Dysfunctional coping was increased in women who said that their relationship with their husbands was poor. Dysfunctional coping has been reported to be commonly used by people with high emotional distress, for example in the context of marital discord [74, 75]. The perception that their husbands drink too much alcohol was positively associated with emotion-focused coping. Thinking that one’s husband drinks too much alcohol may mean it is difficult to modify that behavior. This may lead to the perception of the problem as unsolvable. Those individuals who perceive that their stressor is uncontrollable tend to use either emotion-focused or dysfunctional coping strategies [22]. Women in Ethiopia especially in the rural parts get married at early age without their consent and are economically dependent on their husbands. They are expected to stoically tolerate marital problems and maintain their marriage at all costs. Women who are married at young age are unlikely to have been to school and less likely to have known about the marriage beforehand and more likely to have experienced forced first marital sex and subsequent intimate partner violence [70].

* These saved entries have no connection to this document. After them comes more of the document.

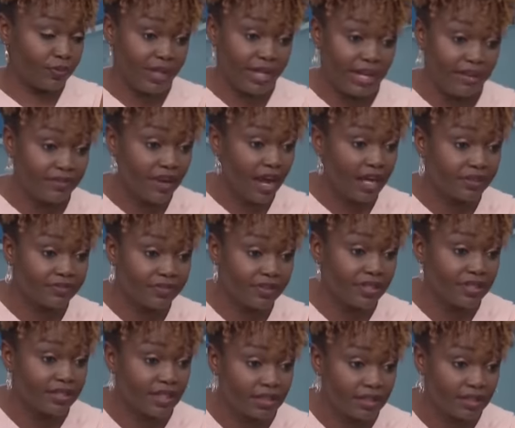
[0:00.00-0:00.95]
We have
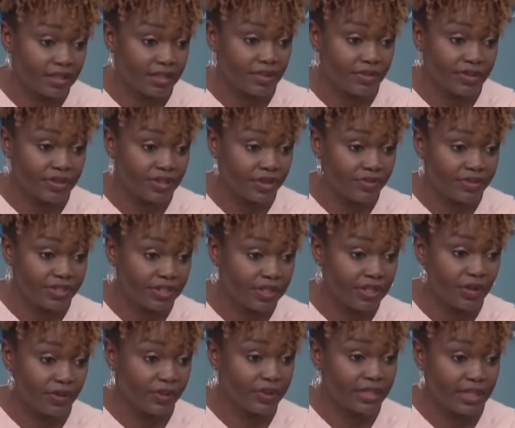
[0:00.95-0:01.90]
confidence that the Secret Service
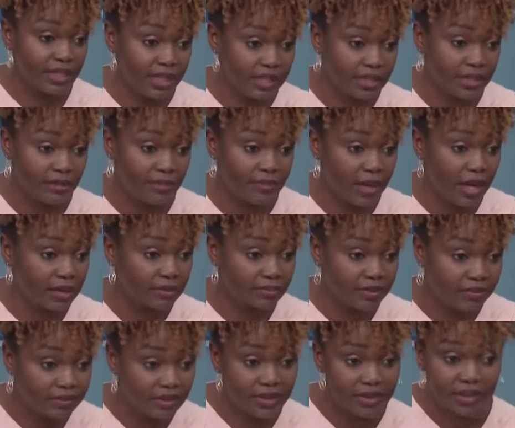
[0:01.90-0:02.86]
is going to get to the
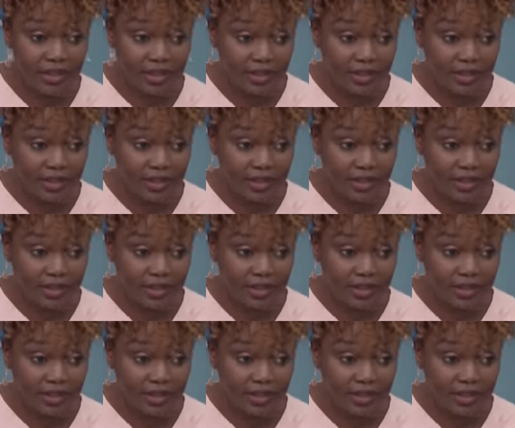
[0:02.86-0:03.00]
bottom of this.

Women who reported more functional impairment (scoring higher on the WHODAS) were less likely to use emotion-focused and dysfunctional coping compared to those with less functional impairment. Furthermore, no association was seen between functional impairment and problem-focused coping. This finding was unexpected as more apparent disability would be expected to motivate women to engage in more overt coping actions. The WHODAS is a measure of disability linked to any health condition, not specific to mental health problems. However, we have shown previously in this context that postpartum depressive symptoms are independent of physical health status indicators, such as low hemoglobin or low body mass index [76], and are strongly associated with functional impairment [58]. It is possible that aspects of problem-solving coping in this context were not captured adequately with the COPE scale; however, further studies are required to better understand this association.

Limitations

A limitation of this study is that we had not undertaken a formal cultural validation of the brief COPE for the local context. Nonetheless, the COPE was found to have reasonable construct validity in this sample. A further limitation is that it was not possible to elucidate the cause-effect relationship between depression and the coping strategies due to the cross-sectional nature of the study. A prospective study could help to elucidate whether coping strategies predispose women to depression or are a consequence of depression. The prognostic significance of particular coping strategies could also be investigated with a prospective design and would be an important evaluation of the predictive validity of the Brief COPE scale in this setting.

Conclusion

Religious coping was the most commonly used coping strategy by women with symptoms of postpartum depression in this rural Ethiopian community. Although it is not possible to know whether coping strategies lead to depression or vice versa, interventions can be developed that build on existing coping strategies and enhance the capacity of women to use more adaptive coping. The Brief COPE scale has fair internal consistency and acceptable construct validity but further cultural validation is needed.